From left, Cole Sheeley, Lauren Ollinger and Samuel Gittins Jr. pose with one of VICAR’s Ranger bots during the boat expo at IGY’s Yacht Haven Grande Marina on May 16. (Source photo by Finn Sharpless)
On Saturday, at the third annual Virgin Islands Boating Expo, held at IGY’s Yacht Haven Grande Marina in St. Thomas, researchers from the University of the Virgin Islands showcased cutting-edge technology during a Virgin Islands Center for Autonomous Research demonstration.
At the VICAR outreach event, researchers from the University of the Virgin Islands’ Virgin Islands Reef Response and VICAR also showcased live coral, virtual reality headsets, and underwater robots to help residents, especially children, better understand what is happening beneath the surface of local waters.
Lauren Ollinger, a research assistant professor at UVI’s Center for Marine and Environmental Studies and head of VICAR, said the work builds on years of diver-based coral reef surveys.
“The history of the Center for Autonomous Research is we have for a long time been doing manual diver-based surveys of coral reefs, specifically. Here in the Virgin Islands, we have 34 sites that we monitor annually, so divers go out every year to the same sites. These systems are changing and dying faster than we can keep up with using these traditional ways of surveying them.”
She said advances in artificial intelligence, autonomous vehicles, sensors, and batteries are now reshaping how that work is done.
“With this explosion in artificial intelligence and this revolution in autonomous vehicles and sensors, even batteries, there’s really a lot of these kinds of devices coming online. We set out early on to see how we could use these kinds of technologies to incorporate them into this program, and it was a strategic approach to develop methods specifically for the monitoring program.”
Ollinger said the team is already using the robots on real missions.
“We are actually deploying these technologies out on the coral reefs, and we pre-program these missions so they run by themselves. They can behave intelligently, they have obstacle avoidance, and they collect images at a really efficient rate compared to humans. That’s one of the reasons we’re motivated to use them, because they help us collect higher-resolution data.”
Samuel Gittins Jr., a coral research fellow and professional science master’s student at the University of the Virgin Islands, said the technology is being developed to identify “diseases and other different stressors in the coral space” underwater.
Gittins also said the hands-on experience helps spark student interest in marine science and robotics.
“It really helps spark their excitement,” he said. “Honestly, in the world of science, I bet they didn’t know that something like this existed, that you could actually control it yourself.”
Ollinger said children quickly adapted to the robot controls. She added that VICAR works with many different groups within the Center for Marine Science at UVI.
Nicholas Durgadeen, coral restoration technician with the Virgin Islands Reef Response program at UVI, said the technology helps students better understand an underwater world many have never experienced firsthand.

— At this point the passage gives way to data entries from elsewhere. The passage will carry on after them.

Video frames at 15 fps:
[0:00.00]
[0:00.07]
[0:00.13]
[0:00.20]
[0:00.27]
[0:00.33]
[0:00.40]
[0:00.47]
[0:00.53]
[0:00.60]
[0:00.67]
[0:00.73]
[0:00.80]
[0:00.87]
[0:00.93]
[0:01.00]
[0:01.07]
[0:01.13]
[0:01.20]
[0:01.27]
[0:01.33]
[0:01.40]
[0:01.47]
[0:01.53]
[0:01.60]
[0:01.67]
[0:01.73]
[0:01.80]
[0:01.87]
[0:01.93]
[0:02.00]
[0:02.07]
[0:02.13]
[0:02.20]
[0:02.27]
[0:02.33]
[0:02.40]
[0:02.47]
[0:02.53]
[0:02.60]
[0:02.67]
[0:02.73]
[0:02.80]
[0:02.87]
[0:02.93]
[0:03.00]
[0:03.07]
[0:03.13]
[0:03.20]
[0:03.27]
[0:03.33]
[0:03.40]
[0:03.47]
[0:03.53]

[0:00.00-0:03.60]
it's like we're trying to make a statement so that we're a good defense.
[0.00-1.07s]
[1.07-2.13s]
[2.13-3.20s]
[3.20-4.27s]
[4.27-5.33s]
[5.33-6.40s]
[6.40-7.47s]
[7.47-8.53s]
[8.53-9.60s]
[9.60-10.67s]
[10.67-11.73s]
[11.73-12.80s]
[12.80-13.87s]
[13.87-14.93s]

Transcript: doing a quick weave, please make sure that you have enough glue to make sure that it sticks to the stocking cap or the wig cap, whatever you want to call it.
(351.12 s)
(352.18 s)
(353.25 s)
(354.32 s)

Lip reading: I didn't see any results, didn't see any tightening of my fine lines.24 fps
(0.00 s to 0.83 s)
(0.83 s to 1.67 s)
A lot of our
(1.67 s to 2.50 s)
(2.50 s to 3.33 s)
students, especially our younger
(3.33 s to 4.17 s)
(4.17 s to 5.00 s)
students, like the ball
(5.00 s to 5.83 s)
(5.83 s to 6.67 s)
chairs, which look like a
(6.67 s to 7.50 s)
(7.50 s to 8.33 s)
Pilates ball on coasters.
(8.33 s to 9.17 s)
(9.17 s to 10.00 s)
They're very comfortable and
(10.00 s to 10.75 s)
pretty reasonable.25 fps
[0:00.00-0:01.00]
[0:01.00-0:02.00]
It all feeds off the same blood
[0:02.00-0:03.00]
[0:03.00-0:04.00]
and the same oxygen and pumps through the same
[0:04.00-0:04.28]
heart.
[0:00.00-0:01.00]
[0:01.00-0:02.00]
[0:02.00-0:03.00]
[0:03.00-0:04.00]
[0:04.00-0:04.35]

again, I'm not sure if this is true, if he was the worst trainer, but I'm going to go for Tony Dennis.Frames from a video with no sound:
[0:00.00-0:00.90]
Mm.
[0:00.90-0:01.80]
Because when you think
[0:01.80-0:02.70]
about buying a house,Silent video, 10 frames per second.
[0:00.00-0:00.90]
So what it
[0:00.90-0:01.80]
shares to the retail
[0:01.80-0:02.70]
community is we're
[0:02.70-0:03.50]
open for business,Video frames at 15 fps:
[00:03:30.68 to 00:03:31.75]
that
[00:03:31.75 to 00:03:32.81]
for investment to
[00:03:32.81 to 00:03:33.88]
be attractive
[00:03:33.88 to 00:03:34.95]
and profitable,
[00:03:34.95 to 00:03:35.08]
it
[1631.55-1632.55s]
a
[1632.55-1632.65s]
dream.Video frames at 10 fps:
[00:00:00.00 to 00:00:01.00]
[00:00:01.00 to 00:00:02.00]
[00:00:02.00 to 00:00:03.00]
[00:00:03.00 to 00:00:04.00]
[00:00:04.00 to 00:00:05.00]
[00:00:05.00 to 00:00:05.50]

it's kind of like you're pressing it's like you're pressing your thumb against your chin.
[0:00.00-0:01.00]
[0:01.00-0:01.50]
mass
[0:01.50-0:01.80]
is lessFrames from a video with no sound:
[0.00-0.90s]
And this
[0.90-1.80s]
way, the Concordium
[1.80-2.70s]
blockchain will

“Technology just provides that extra avenue in which we can teach them and really get them to understand what it’s like to be in that world,” Durgadeen said. “For kids who may not have had the experience to be in the water or scuba dive before, they get to see what it’s like and decide if this is a path they want to go down in life.”
Durgadeen said the reef restoration work often runs alongside the autonomous research group at UVI, which takes a different approach to accomplishing the same goals.
“They have a lot of autonomous and remotely operated vehicles that they try to go out and survey and monitor coral reefs. Instead of what our lab does, where we’ll go down to these sites and assess them with manpower people actually there, this lab is trying a different approach using remotely operated vehicles or autonomous operating vehicles.”
Ollinger said VICAR is a core group within the university working to develop new technologies and apply them across multiple research labs.
“We are the VICAR Lab, so we are a core group of people working to develop these technologies and then plug them into different labs,” she said. “A big part of that is the data infrastructure that we’re building. Behind the scenes of all this snazzy robots is actually a lot of coding that we’re doing day to day, and the purpose of that is to make these approaches usable for our entire department, not only for our single project and our single lab, but to eventually be used for mangrove surveys or coral restoration.”
She said the hands-on learning component is also important for students.
“Learning these kinds of skills, learning about engineering, learning about how things work, how it looks versus how it functions. I think it’s important,” she said.